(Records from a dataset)
◆ ◆ ◆ ◆

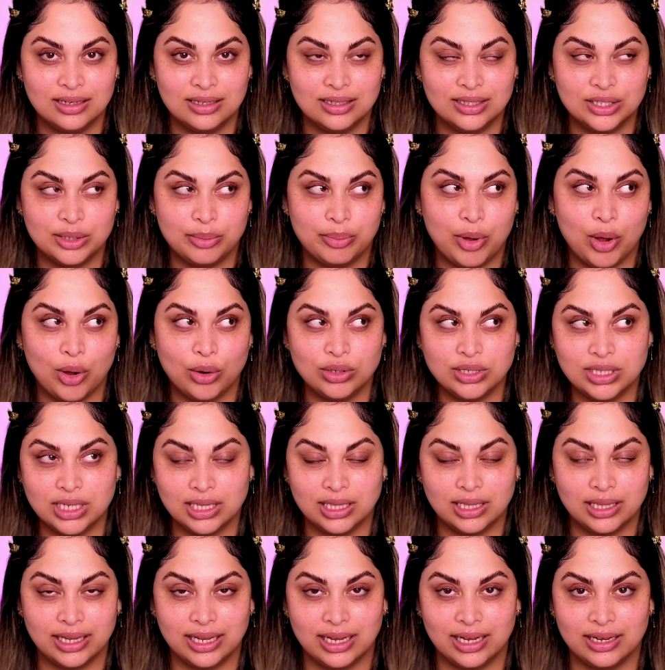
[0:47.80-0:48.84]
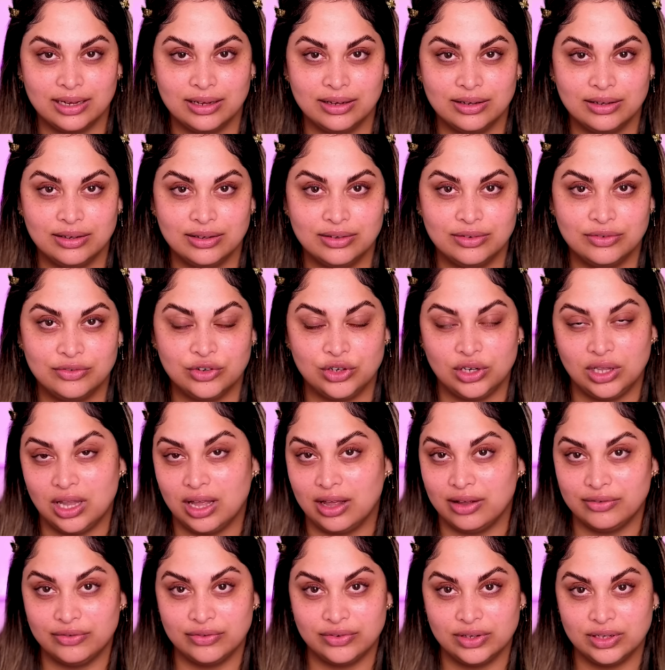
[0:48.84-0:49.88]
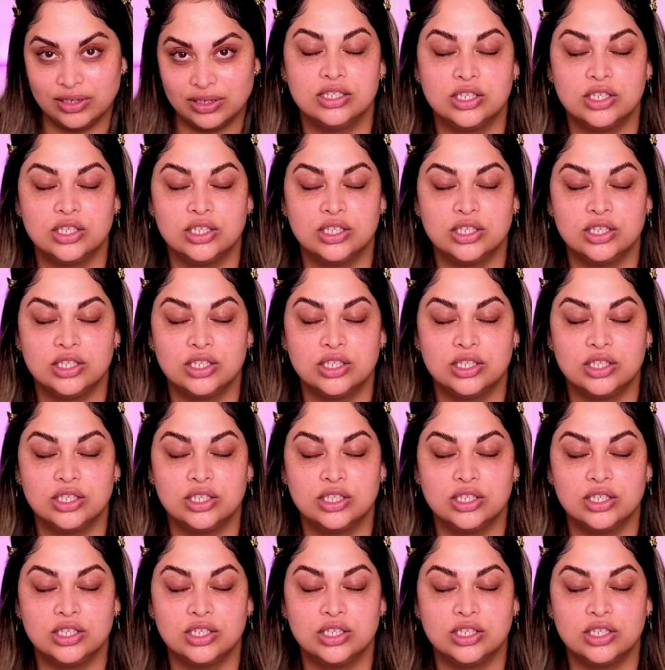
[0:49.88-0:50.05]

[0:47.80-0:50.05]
supposedly, for love.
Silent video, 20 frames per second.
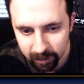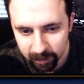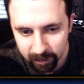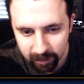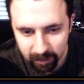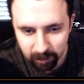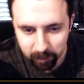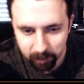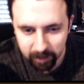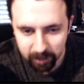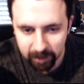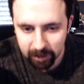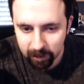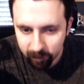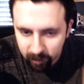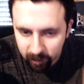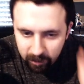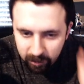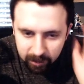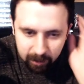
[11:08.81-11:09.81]
At the beginning
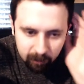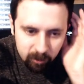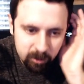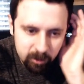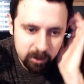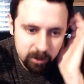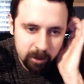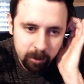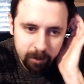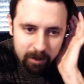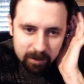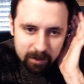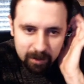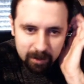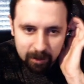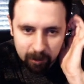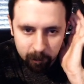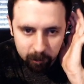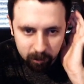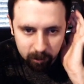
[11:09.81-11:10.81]
of the Neovision era, they said
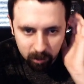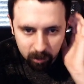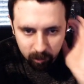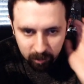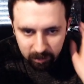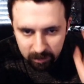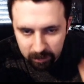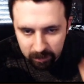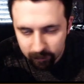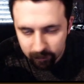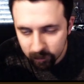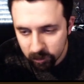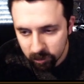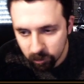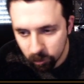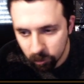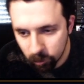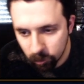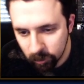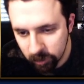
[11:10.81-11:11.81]
there was going to be a
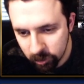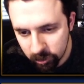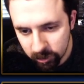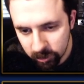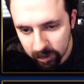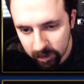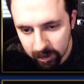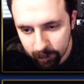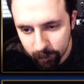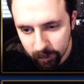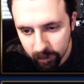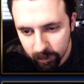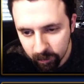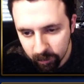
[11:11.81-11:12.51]
Neovision coin shop.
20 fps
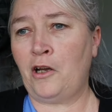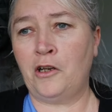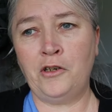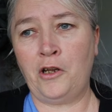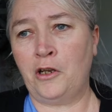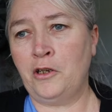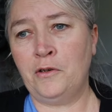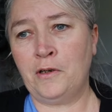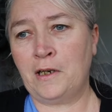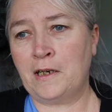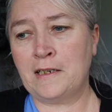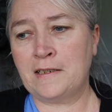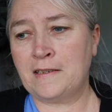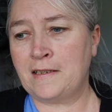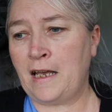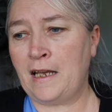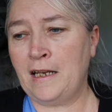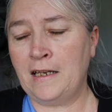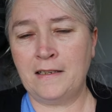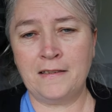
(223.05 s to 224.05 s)
I know you're going to
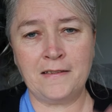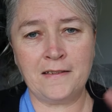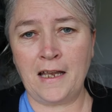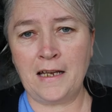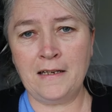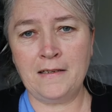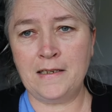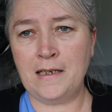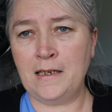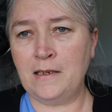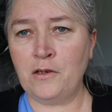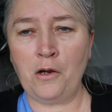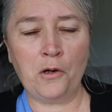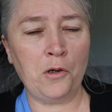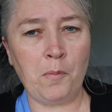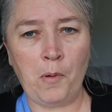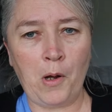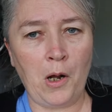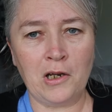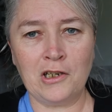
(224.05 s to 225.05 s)
say, Stacey,
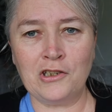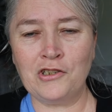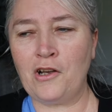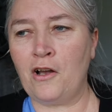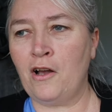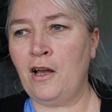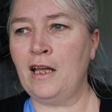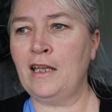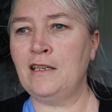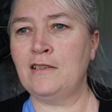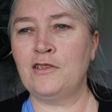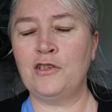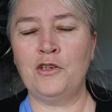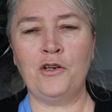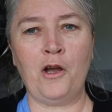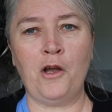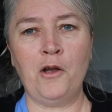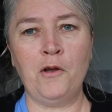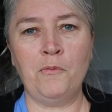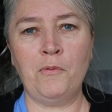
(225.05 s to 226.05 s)
don't apologise. You
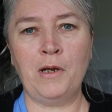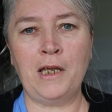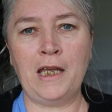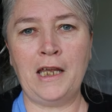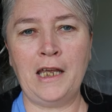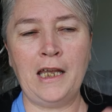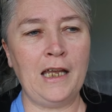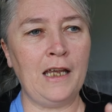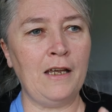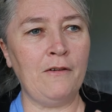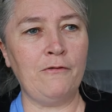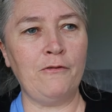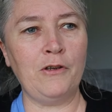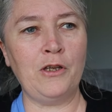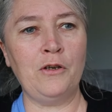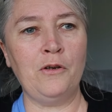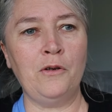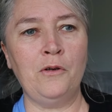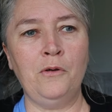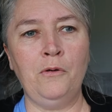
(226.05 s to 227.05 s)
know, we're here for
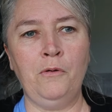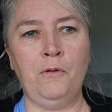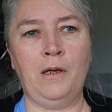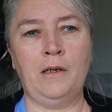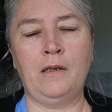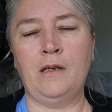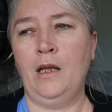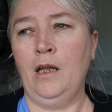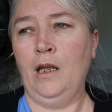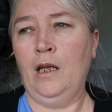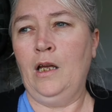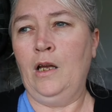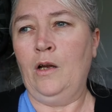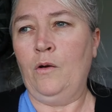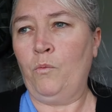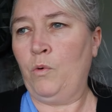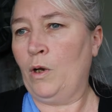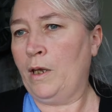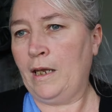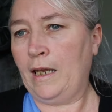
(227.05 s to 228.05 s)
you and
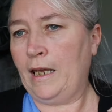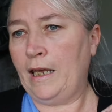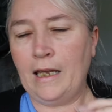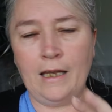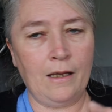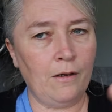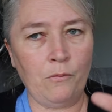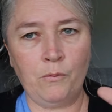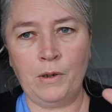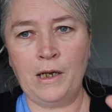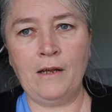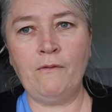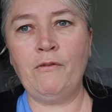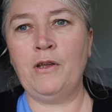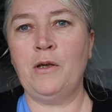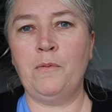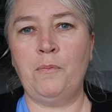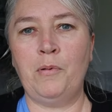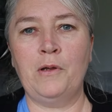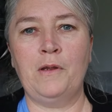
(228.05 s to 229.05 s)
we're here whenever
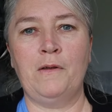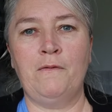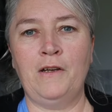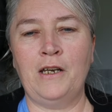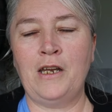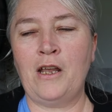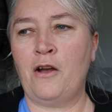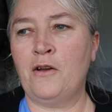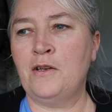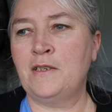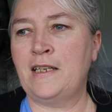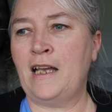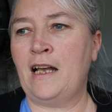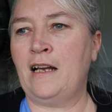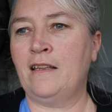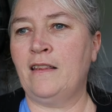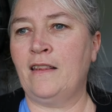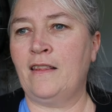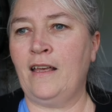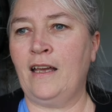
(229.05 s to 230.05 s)
you put the videos
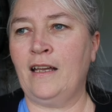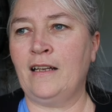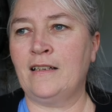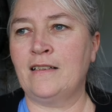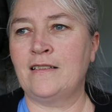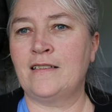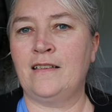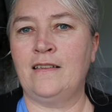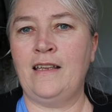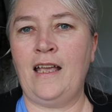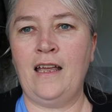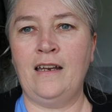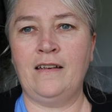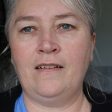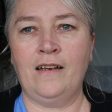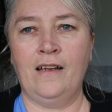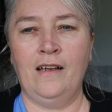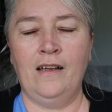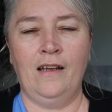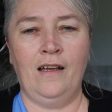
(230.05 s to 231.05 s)
out and things and
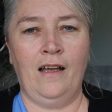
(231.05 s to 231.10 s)
that.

◆ ◆ ◆ ◆

BRIEF:
Write out exactly, and nothing more than, the lines of the entries above from the line containing "[11:09.81-11:10.81]" through the final line; omit any pictures.

ANSWER TO THE PROBLEM:
[11:09.81-11:10.81]
of the Neovision era, they said
[11:10.81-11:11.81]
there was going to be a
[11:11.81-11:12.51]
Neovision coin shop.
20 fps
(223.05 s to 224.05 s)
I know you're going to
(224.05 s to 225.05 s)
say, Stacey,
(225.05 s to 226.05 s)
don't apologise. You
(226.05 s to 227.05 s)
know, we're here for
(227.05 s to 228.05 s)
you and
(228.05 s to 229.05 s)
we're here whenever
(229.05 s to 230.05 s)
you put the videos
(230.05 s to 231.05 s)
out and things and
(231.05 s to 231.10 s)
that.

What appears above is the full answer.